**WHAT IS BEING ASKED:**
Exactly reproduce the lines of the listing below from the one containing "[00:03:56.42]" through the one containing "[00:03:59.12]". Skip the images.

**DATA EXTRACTS:**
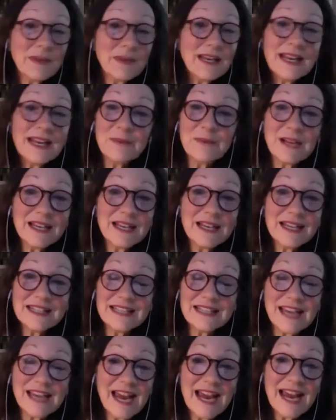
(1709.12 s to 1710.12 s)
Well, and
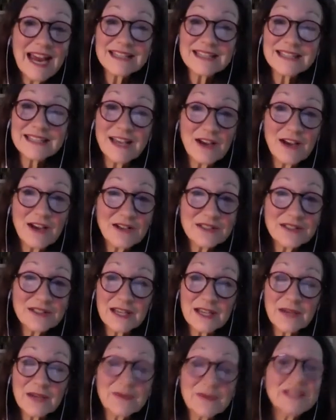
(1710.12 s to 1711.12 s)
Cass
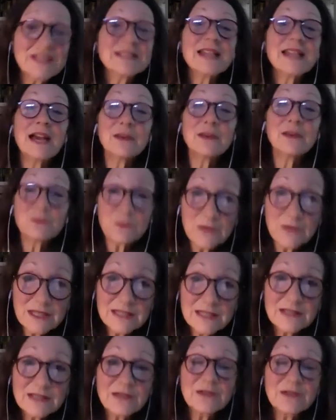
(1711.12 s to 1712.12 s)
also is a
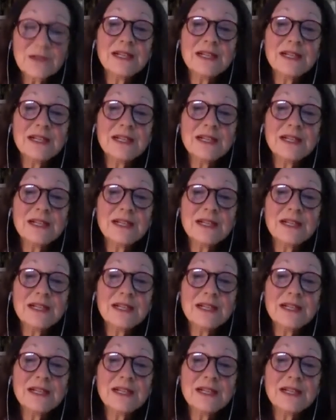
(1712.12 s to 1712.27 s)
real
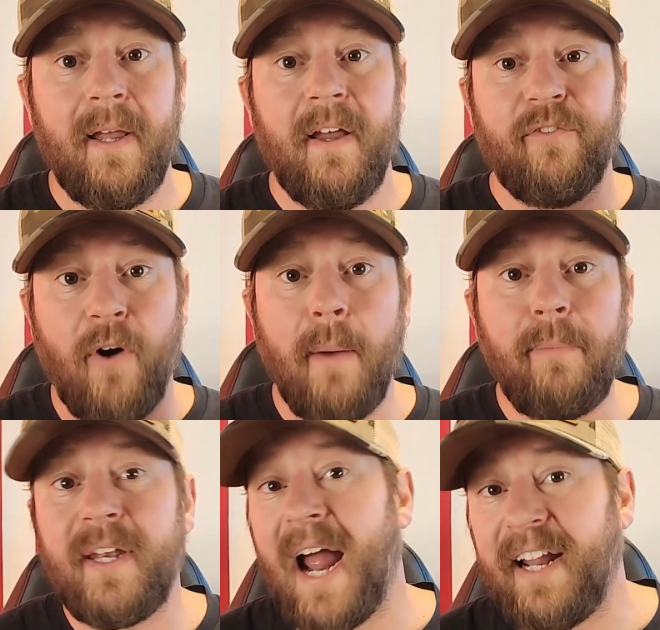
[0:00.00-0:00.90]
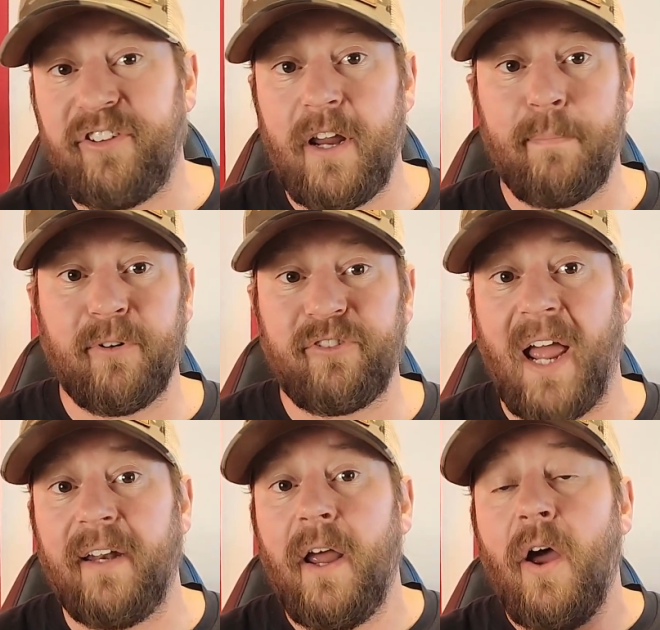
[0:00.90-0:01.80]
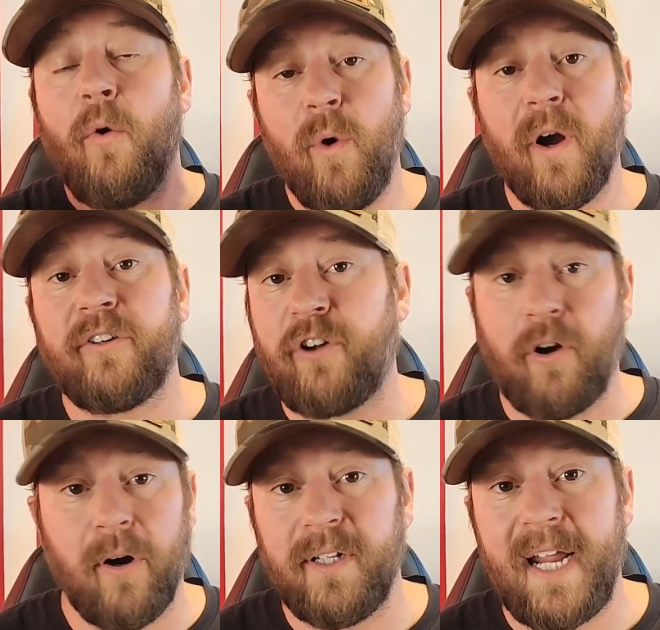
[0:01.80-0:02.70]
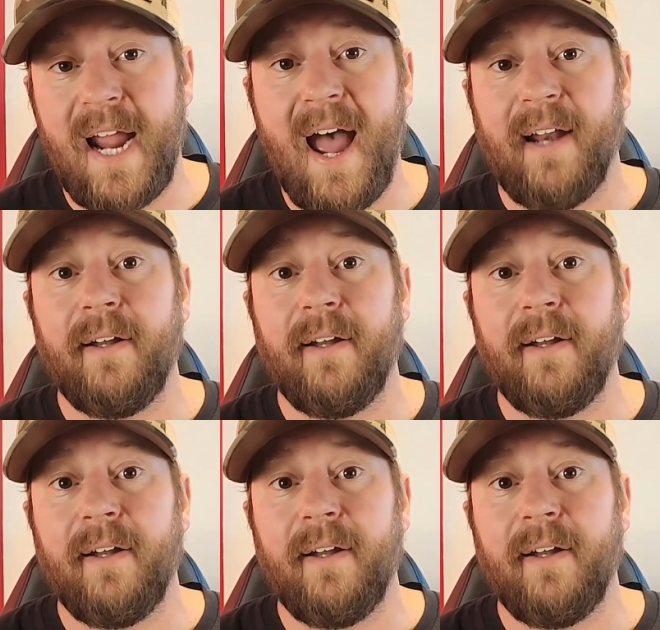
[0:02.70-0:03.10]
from the 19% where it's currently at,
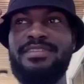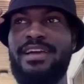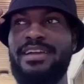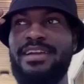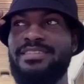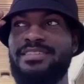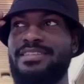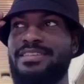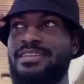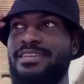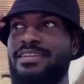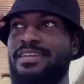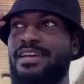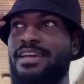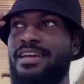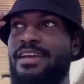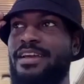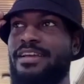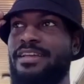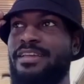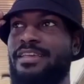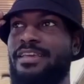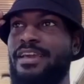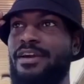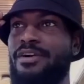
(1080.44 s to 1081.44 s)
actually
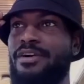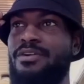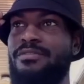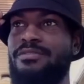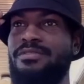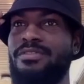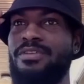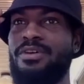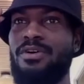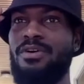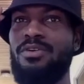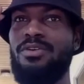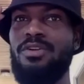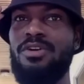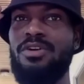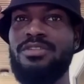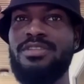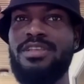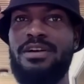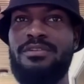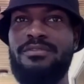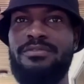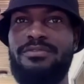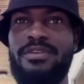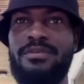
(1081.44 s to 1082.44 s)
get over the whole
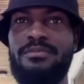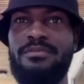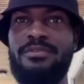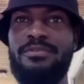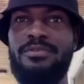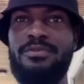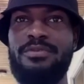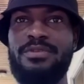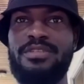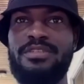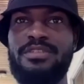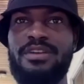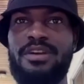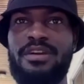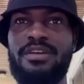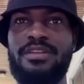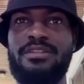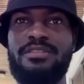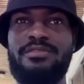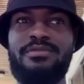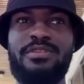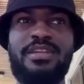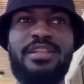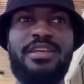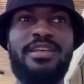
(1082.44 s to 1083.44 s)
lockdown thing before we started
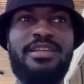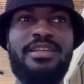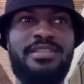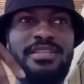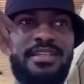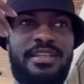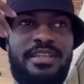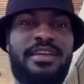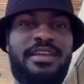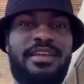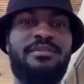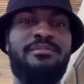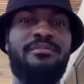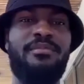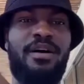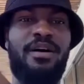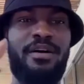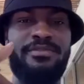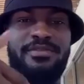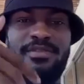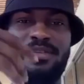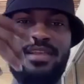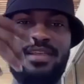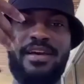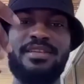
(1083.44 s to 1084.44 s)
releasing again. But
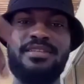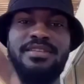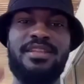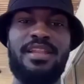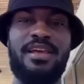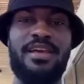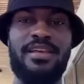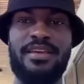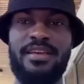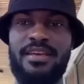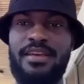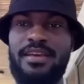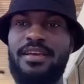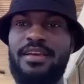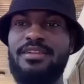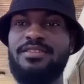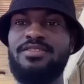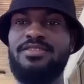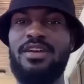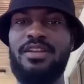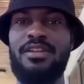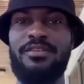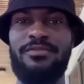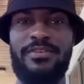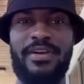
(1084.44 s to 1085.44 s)
after that, it's like
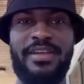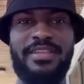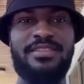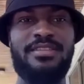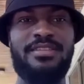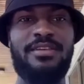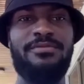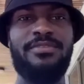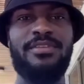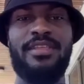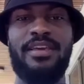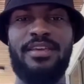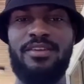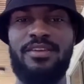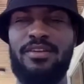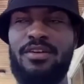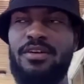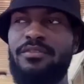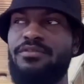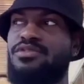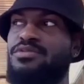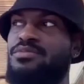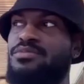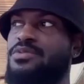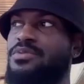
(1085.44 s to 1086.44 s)
you find something that you're
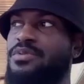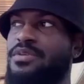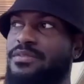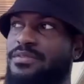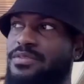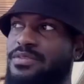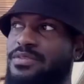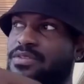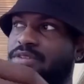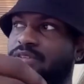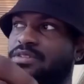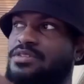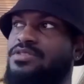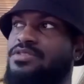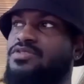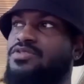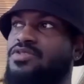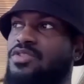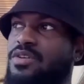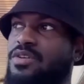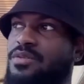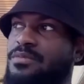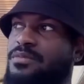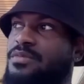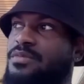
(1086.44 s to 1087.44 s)
comfortable with, you can just drop.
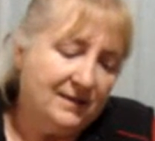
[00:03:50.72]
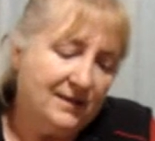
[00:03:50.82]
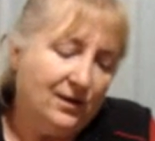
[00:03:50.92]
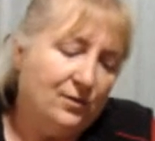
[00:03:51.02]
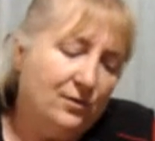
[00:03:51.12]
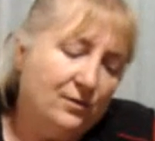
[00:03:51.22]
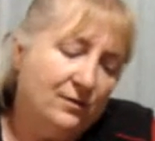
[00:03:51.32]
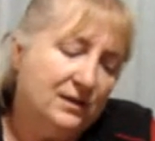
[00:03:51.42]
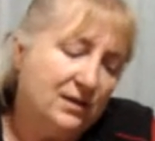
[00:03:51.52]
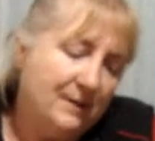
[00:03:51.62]
so
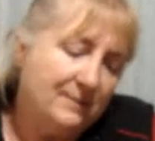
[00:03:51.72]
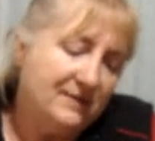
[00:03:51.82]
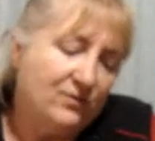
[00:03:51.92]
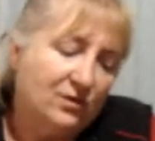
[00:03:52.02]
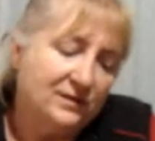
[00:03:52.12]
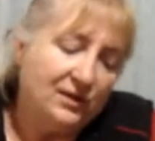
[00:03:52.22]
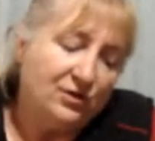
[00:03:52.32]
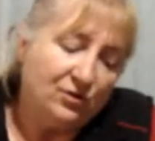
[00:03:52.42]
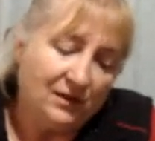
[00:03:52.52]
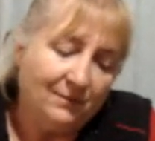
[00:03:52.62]
the types of dogs that
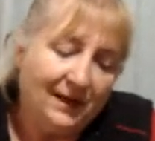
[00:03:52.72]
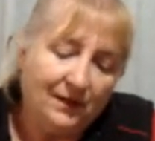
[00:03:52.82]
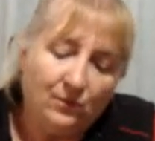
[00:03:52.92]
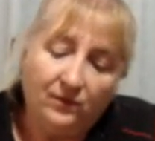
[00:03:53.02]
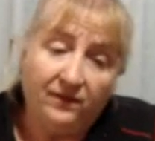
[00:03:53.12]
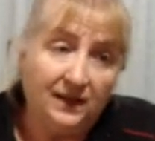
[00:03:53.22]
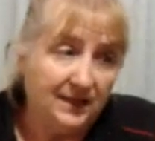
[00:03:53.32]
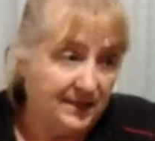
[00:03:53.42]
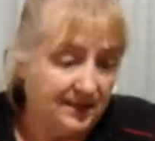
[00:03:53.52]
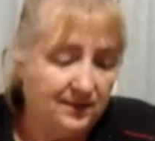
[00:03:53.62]
you can make with
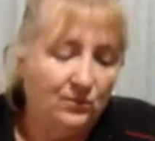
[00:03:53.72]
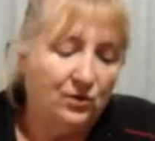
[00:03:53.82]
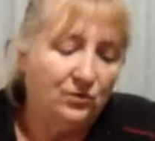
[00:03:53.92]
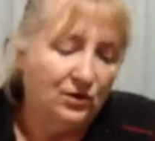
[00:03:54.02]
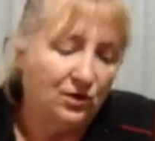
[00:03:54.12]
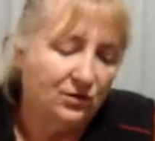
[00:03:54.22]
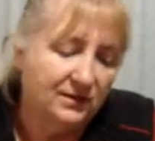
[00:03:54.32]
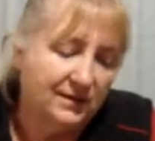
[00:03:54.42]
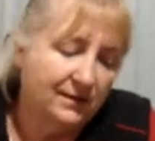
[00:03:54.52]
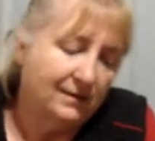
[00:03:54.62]
these model
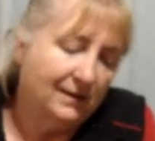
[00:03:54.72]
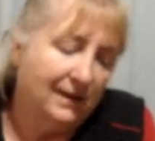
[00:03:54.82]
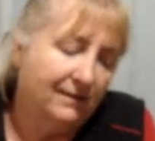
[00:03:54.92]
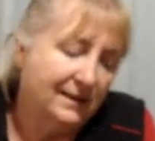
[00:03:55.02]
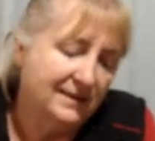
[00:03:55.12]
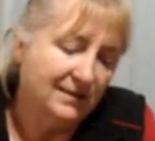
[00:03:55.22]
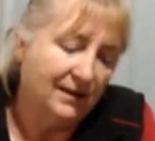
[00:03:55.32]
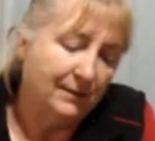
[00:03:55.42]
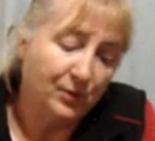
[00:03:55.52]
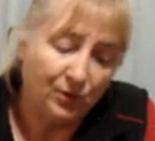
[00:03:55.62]
dogs are things
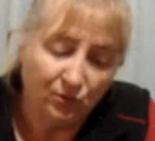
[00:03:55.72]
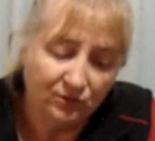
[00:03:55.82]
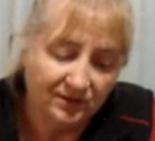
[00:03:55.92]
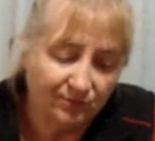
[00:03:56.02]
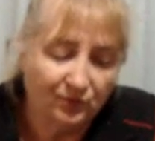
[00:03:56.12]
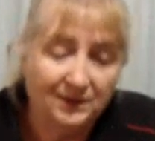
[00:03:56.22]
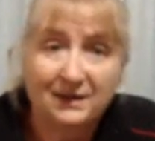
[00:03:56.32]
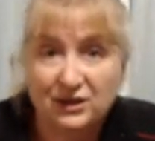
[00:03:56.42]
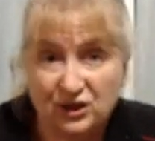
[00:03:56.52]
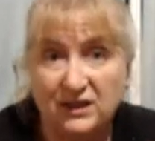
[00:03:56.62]
like poodles pretty
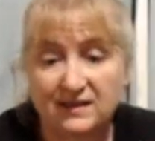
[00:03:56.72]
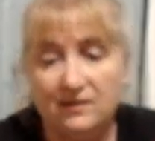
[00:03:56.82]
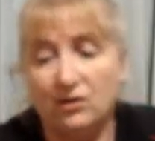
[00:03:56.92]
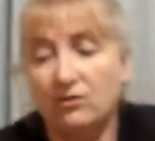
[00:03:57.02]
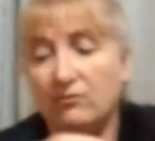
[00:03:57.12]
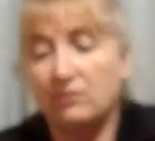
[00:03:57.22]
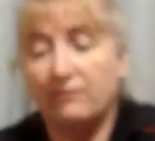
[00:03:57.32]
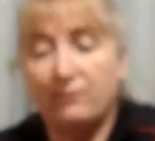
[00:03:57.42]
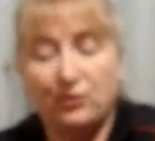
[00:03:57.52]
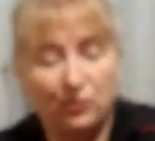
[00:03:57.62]
much any style
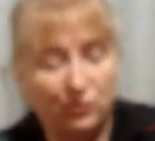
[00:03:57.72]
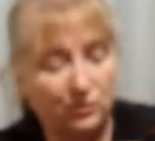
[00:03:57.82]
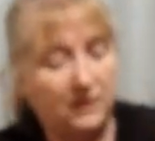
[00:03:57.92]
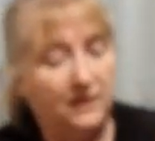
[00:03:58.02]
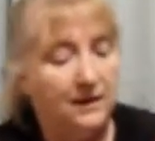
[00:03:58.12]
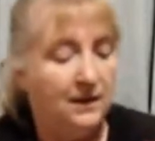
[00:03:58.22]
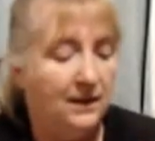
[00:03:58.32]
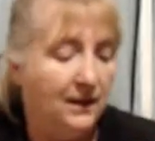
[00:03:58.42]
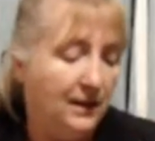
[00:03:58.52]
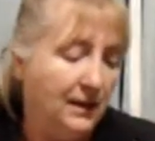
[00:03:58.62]
of poodle
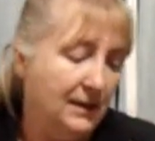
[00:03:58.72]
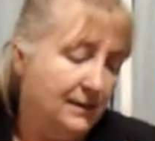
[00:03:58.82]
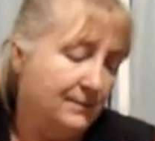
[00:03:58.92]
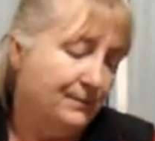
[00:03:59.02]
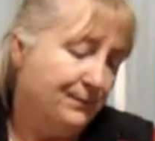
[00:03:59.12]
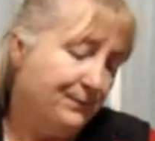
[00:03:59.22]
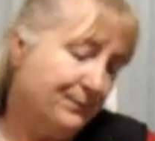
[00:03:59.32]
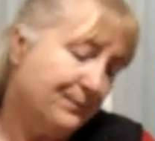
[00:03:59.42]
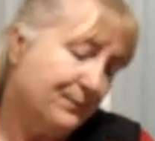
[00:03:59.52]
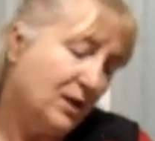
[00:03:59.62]
um,
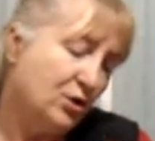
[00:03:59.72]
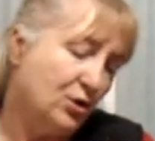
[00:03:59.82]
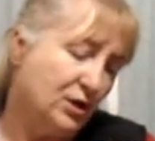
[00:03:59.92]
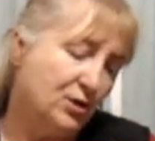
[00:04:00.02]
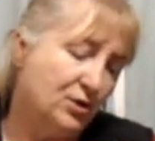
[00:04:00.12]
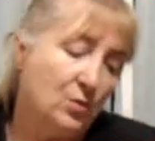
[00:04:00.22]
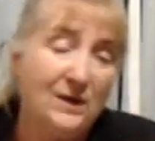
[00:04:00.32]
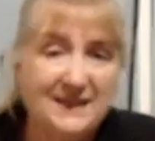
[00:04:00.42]
you can do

**REPLY TO THE TASK:**
[00:03:56.42]
[00:03:56.52]
[00:03:56.62]
like poodles pretty
[00:03:56.72]
[00:03:56.82]
[00:03:56.92]
[00:03:57.02]
[00:03:57.12]
[00:03:57.22]
[00:03:57.32]
[00:03:57.42]
[00:03:57.52]
[00:03:57.62]
much any style
[00:03:57.72]
[00:03:57.82]
[00:03:57.92]
[00:03:58.02]
[00:03:58.12]
[00:03:58.22]
[00:03:58.32]
[00:03:58.42]
[00:03:58.52]
[00:03:58.62]
of poodle
[00:03:58.72]
[00:03:58.82]
[00:03:58.92]
[00:03:59.02]
[00:03:59.12]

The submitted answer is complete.